## Exercise prompt
The listing that follows must be given again in full and exactly.

## Records for the exercise
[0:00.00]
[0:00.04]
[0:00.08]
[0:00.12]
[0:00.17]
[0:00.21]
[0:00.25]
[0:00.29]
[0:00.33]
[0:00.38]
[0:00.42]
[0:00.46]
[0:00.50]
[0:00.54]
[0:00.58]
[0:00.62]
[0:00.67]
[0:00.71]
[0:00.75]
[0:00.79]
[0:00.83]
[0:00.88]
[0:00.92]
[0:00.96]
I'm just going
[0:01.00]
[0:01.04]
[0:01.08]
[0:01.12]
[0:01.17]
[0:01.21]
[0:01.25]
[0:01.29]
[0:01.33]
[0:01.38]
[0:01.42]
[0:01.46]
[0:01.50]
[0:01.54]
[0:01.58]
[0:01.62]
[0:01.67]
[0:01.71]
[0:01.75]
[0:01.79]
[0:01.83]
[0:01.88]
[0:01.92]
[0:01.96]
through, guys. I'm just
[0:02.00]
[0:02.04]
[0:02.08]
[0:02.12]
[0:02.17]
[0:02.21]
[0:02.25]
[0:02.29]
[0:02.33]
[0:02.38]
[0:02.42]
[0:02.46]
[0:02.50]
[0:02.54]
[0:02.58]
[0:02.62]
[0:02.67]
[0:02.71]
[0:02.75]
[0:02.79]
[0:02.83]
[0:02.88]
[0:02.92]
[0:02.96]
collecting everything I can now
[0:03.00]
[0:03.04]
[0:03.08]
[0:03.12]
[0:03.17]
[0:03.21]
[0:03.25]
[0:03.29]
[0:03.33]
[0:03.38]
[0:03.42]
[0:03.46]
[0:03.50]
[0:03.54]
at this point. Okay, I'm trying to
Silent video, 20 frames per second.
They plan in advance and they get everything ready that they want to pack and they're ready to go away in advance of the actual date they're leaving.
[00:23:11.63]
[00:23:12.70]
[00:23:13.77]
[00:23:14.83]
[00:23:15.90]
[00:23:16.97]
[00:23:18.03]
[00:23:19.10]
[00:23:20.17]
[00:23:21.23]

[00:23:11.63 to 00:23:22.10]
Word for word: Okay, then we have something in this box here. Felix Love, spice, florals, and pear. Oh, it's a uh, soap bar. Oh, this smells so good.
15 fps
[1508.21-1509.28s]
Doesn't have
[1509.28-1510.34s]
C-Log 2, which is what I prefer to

## Task response
[0:00.00]
[0:00.04]
[0:00.08]
[0:00.12]
[0:00.17]
[0:00.21]
[0:00.25]
[0:00.29]
[0:00.33]
[0:00.38]
[0:00.42]
[0:00.46]
[0:00.50]
[0:00.54]
[0:00.58]
[0:00.62]
[0:00.67]
[0:00.71]
[0:00.75]
[0:00.79]
[0:00.83]
[0:00.88]
[0:00.92]
[0:00.96]
I'm just going
[0:01.00]
[0:01.04]
[0:01.08]
[0:01.12]
[0:01.17]
[0:01.21]
[0:01.25]
[0:01.29]
[0:01.33]
[0:01.38]
[0:01.42]
[0:01.46]
[0:01.50]
[0:01.54]
[0:01.58]
[0:01.62]
[0:01.67]
[0:01.71]
[0:01.75]
[0:01.79]
[0:01.83]
[0:01.88]
[0:01.92]
[0:01.96]
through, guys. I'm just
[0:02.00]
[0:02.04]
[0:02.08]
[0:02.12]
[0:02.17]
[0:02.21]
[0:02.25]
[0:02.29]
[0:02.33]
[0:02.38]
[0:02.42]
[0:02.46]
[0:02.50]
[0:02.54]
[0:02.58]
[0:02.62]
[0:02.67]
[0:02.71]
[0:02.75]
[0:02.79]
[0:02.83]
[0:02.88]
[0:02.92]
[0:02.96]
collecting everything I can now
[0:03.00]
[0:03.04]
[0:03.08]
[0:03.12]
[0:03.17]
[0:03.21]
[0:03.25]
[0:03.29]
[0:03.33]
[0:03.38]
[0:03.42]
[0:03.46]
[0:03.50]
[0:03.54]
at this point. Okay, I'm trying to
Silent video, 20 frames per second.
They plan in advance and they get everything ready that they want to pack and they're ready to go away in advance of the actual date they're leaving.
[00:23:11.63]
[00:23:12.70]
[00:23:13.77]
[00:23:14.83]
[00:23:15.90]
[00:23:16.97]
[00:23:18.03]
[00:23:19.10]
[00:23:20.17]
[00:23:21.23]

[00:23:11.63 to 00:23:22.10]
Word for word: Okay, then we have something in this box here. Felix Love, spice, florals, and pear. Oh, it's a uh, soap bar. Oh, this smells so good.
15 fps
[1508.21-1509.28s]
Doesn't have
[1509.28-1510.34s]
C-Log 2, which is what I prefer to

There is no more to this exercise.